The perspective view which shows the principal part of the electrical junction box as one Embodiment of this invention. II-II sectional drawing in FIG. III-III sectional drawing in FIG. The perspective view of the printed circuit board which comprises the electrical-connection box shown in FIG. The top view of the base with a terminal as one Embodiment of this invention. The bottom view of the base with a terminal shown in FIG. The front view of the base with a terminal shown in FIG. Explanatory drawing for demonstrating the manufacturing method of the base with a terminal shown in FIG. Explanatory drawing of the process which continues from FIG. Explanatory drawing for demonstrating the assembly method to the printed circuit board of the base with a terminal shown in FIG.

  Embodiments of the present invention will be described below with reference to the drawings.

  First, the principal part of the electrical-connection box 10 as one Embodiment of this invention is shown in FIGS. 1-3. The electrical junction box 10 has a structure in which a printed circuit board 14 on which a pedestal 12 with a terminal as an embodiment of the present invention is mounted is accommodated between an upper case 16 and a lower case (not shown).

  FIG. 4 shows the printed circuit board 14. A plurality of through holes 18 are provided in the printed circuit board 14 so as to be arranged in two rows at predetermined intervals. Solder portions 22 of the plurality of substrate terminals 20 provided on the pedestal 12 with terminals are provided in each through hole 18. It is inserted and soldered.

  The base 12 with a terminal is shown in FIGS. The pedestal 12 with a terminal has a structure in which a plurality of substrate terminals 20 are fixed in a penetrating state at predetermined intervals in the longitudinal direction of the pedestal 24 having a long shape. The pedestal 24 has a substantially rectangular block shape formed of a non-conductive synthetic resin. The pedestal 24 is formed with a circumferential groove 26 having a V-shaped cross section that is continuous over the entire circumference at predetermined intervals in the longitudinal direction. Thus, the pedestal 24 has a connection portion 28 in which a portion where the circumferential groove 26 is formed is partially reduced in cross-sectional area. And between each connection part 28 is made into the terminal support part 30, and the base 24 is comprised by the some terminal support part 30 being paralleled via the connection part 28. As shown in FIG.

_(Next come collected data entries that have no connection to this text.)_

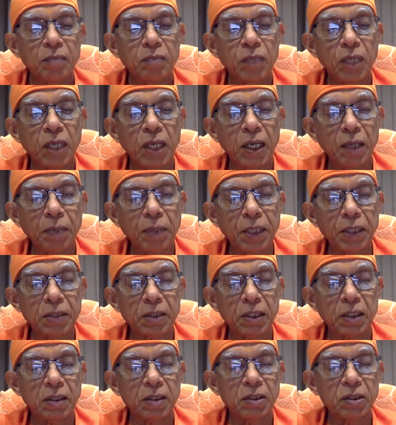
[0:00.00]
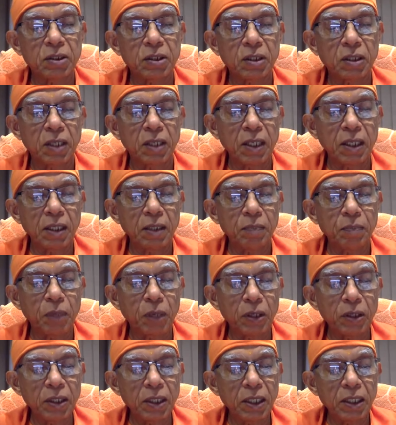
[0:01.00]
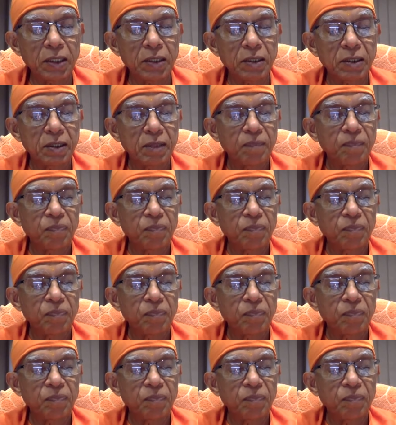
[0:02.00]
Mahapasha, is a great bondage.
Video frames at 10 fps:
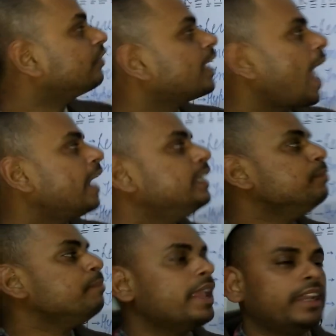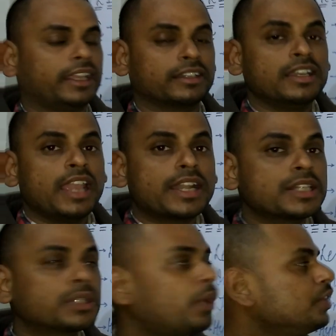of the anti-manic, it
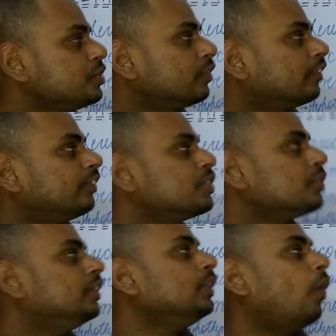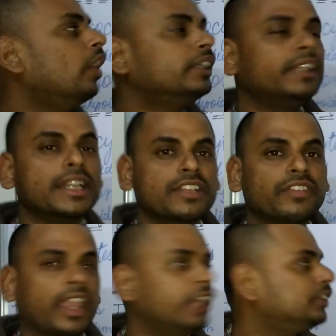is going to refer to the alternative
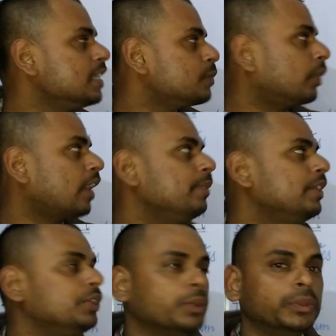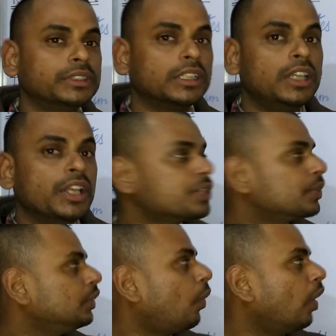agents what are being used
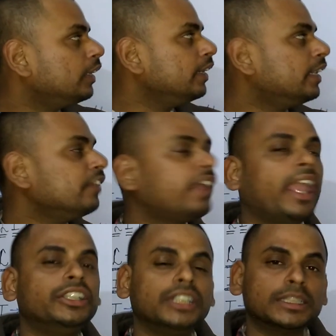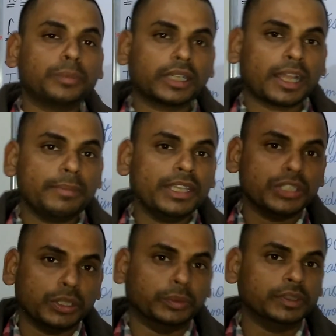so the alternative agents what are being
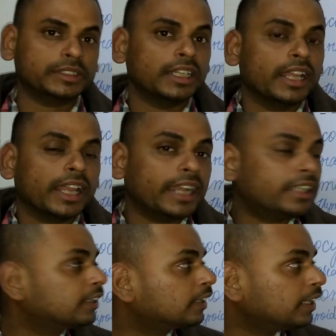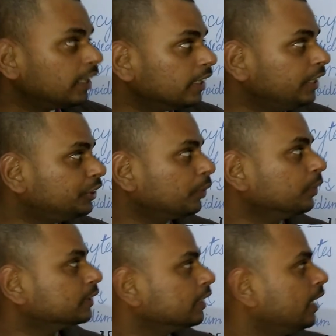used, it clearly
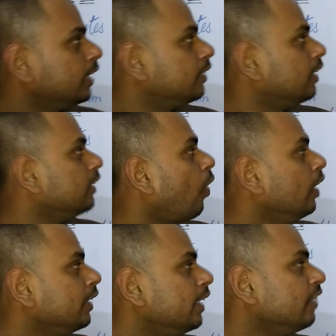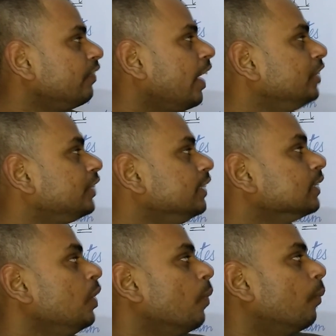shows it the alternative
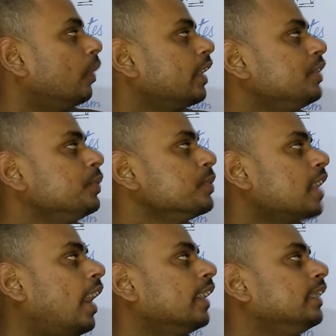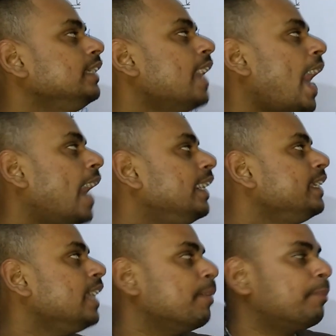agents what are used are the
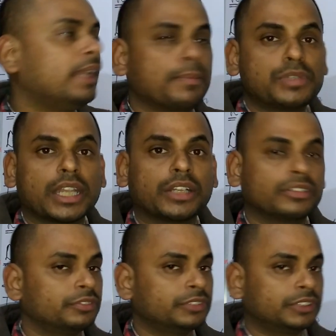anti-epileptic.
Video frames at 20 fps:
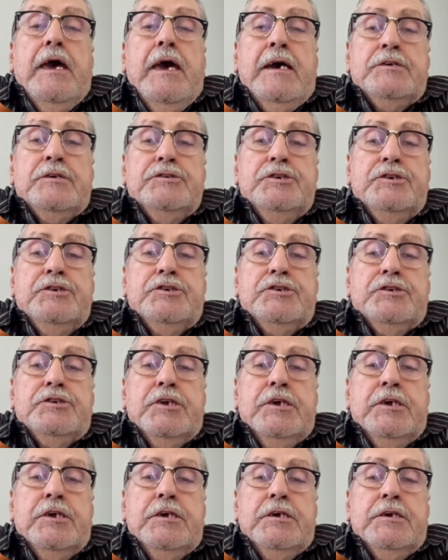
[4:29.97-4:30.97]
as this
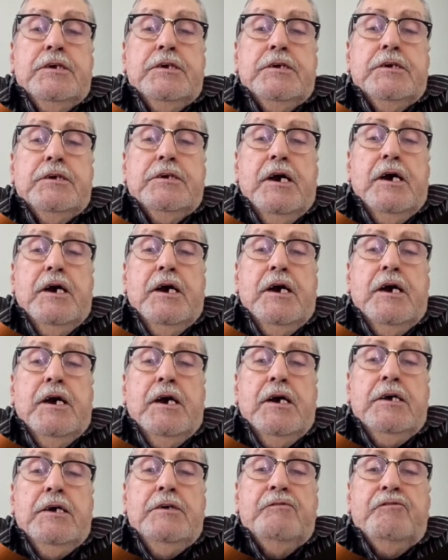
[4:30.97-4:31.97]
thing
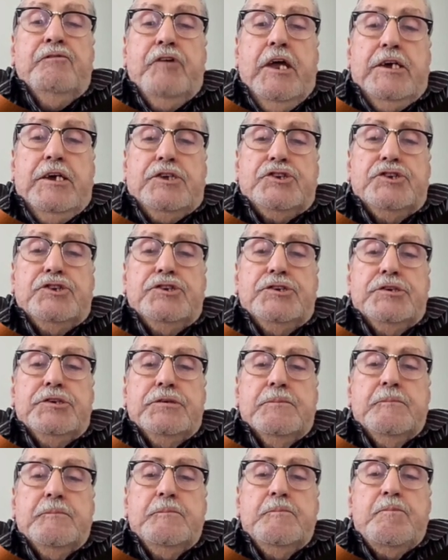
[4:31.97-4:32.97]

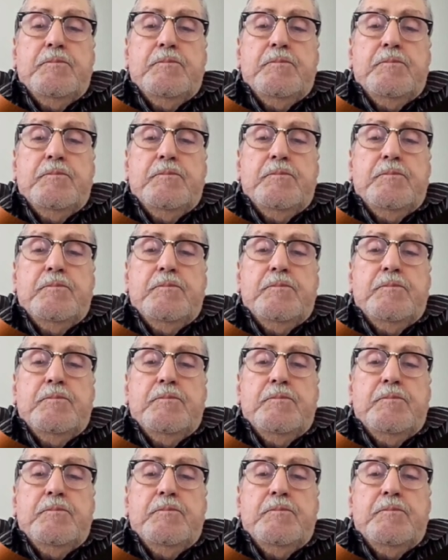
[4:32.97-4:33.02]
inflates.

  A pair of substrate terminals 20 and 20 are fixedly supported on each terminal support portion 30. Each board terminal 20 has the same shape. The substrate terminal 20 is formed by cutting, for example, a metal wire having a plating layer made of a metal material such as tin or gold to a predetermined length over the entire surface of a base material of a metal material such as copper or iron. The formed wire rod terminals are used. As the cross-sectional shape of the substrate terminal 20, a rectangular shape such as a square or a rectangle, a polygonal shape, a circular shape including an ellipse, or any other shape can be appropriately employed. In the present embodiment, approximately 0.5 mm × approximately It has an extremely small substantially square cross section of 0.4 mm. The substrate terminal 20 is not necessarily limited to one formed from a metal wire, and may be a plate-like one formed by punching a metal plate, for example.

  One end of the substrate terminal 20 is a soldering portion 22, and the other end is a connection portion 32. Further, as is apparent from FIG. 7 and the like, the board terminal 20 has a crank shape in which a bent portion 34 is formed between the soldering portion 22 and the connecting portion 32.

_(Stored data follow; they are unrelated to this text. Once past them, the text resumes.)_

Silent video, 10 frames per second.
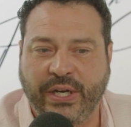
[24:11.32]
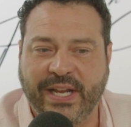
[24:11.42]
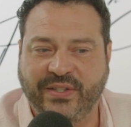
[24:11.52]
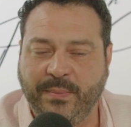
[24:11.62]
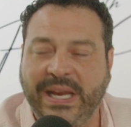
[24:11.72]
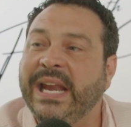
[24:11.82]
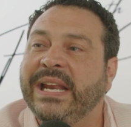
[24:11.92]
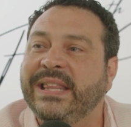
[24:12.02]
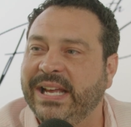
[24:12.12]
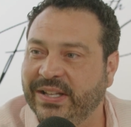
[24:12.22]
doesn't mean
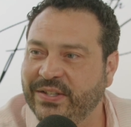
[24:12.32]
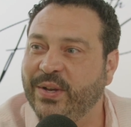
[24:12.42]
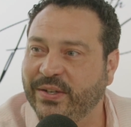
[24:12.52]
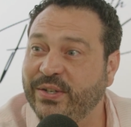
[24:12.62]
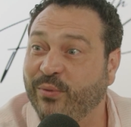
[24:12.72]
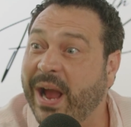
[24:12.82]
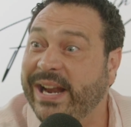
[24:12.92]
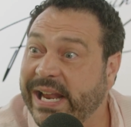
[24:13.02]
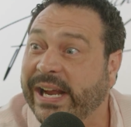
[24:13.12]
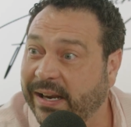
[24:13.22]
anything unless Absolutely. you actually write
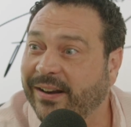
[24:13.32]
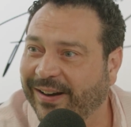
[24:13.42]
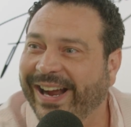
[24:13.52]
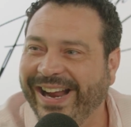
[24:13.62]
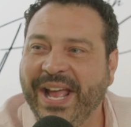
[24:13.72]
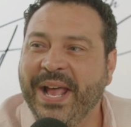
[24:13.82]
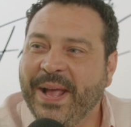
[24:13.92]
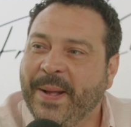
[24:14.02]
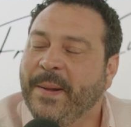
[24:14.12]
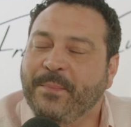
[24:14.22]
in it. Absolutely.
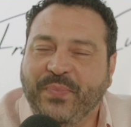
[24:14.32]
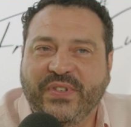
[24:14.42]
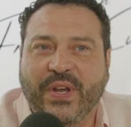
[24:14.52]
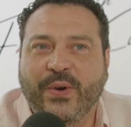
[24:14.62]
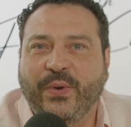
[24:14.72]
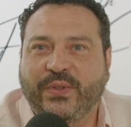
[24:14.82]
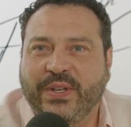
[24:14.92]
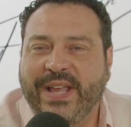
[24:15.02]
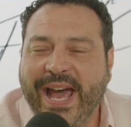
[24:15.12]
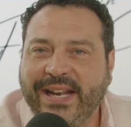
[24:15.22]
Yep. So so
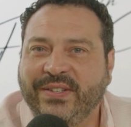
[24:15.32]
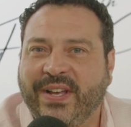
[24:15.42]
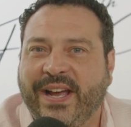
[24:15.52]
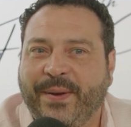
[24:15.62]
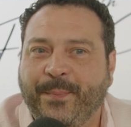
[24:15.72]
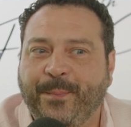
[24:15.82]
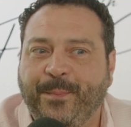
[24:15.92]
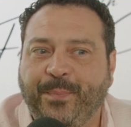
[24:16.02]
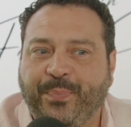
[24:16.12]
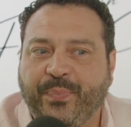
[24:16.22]
that is um
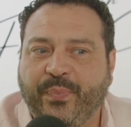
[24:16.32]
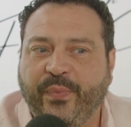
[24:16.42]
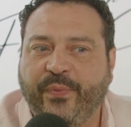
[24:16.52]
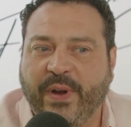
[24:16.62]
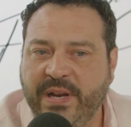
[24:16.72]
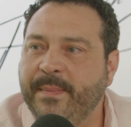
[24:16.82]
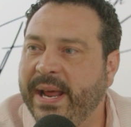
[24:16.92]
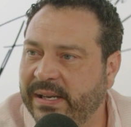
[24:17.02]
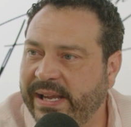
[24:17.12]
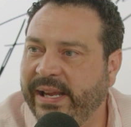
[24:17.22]

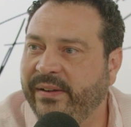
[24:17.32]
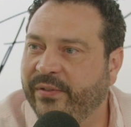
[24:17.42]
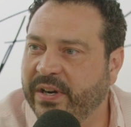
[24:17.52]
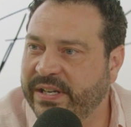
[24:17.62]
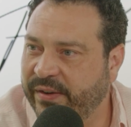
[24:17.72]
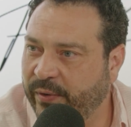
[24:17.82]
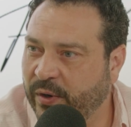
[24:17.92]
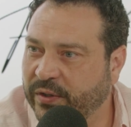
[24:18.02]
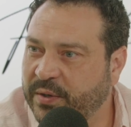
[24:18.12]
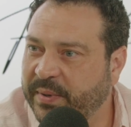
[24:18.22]
fundamentally very
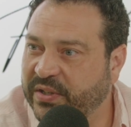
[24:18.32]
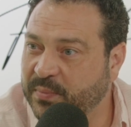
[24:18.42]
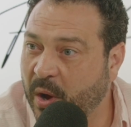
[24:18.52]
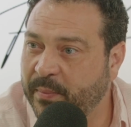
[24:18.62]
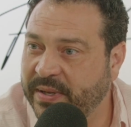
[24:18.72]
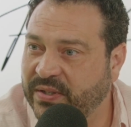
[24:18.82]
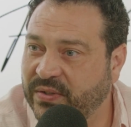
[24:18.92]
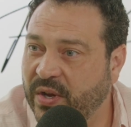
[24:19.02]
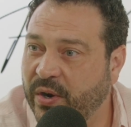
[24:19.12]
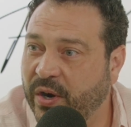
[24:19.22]
difficult to be a small business
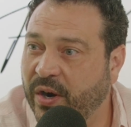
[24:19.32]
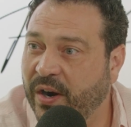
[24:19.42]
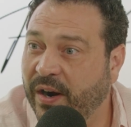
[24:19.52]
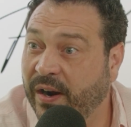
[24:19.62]
mm-hmm. owner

  A pair of such substrate terminals 20 is fixed to the terminal support 30. The board terminal 20 is fixed to the pedestal 24 at the bent portion 34, and the bent portion 34 projects from the side surface 36 a (36 b) of the pedestal 24 to the outside in the width direction of the pedestal 24 (both left and right in FIG. 7). Thus, the soldering portion 22 extends from the protruding end portion of the bent portion 34 to the lower side of the pedestal 24 (downward in FIG. 7). Further, the connecting portion 32 side from the bent portion 34 protrudes upward (upward in FIG. 7) from the upper surface 38 of the base 24. As a result, the pair of substrate terminals 20 and 20 are fixed to the terminal support 30 in a penetrating state with the respective bent portions 34 and 34 protruding in opposite directions in the width direction of the base 24. 24, a plurality of substrate terminals 20 are provided at predetermined intervals in the longitudinal direction of the pedestal 24 in two rows. The arrangement pitch of the board terminals 20 in the longitudinal direction of the pedestal 24 is made equal to the arrangement pitch of the through holes 18, so that the soldering portions 22 described later can be easily inserted into the through holes 18. Further, the bent portion 34 of the board terminal 20 is positioned on the same plane as the lower surface 40 of the pedestal 24, and the bent portion 34 is exposed on the lower surface 40 of the pedestal 24.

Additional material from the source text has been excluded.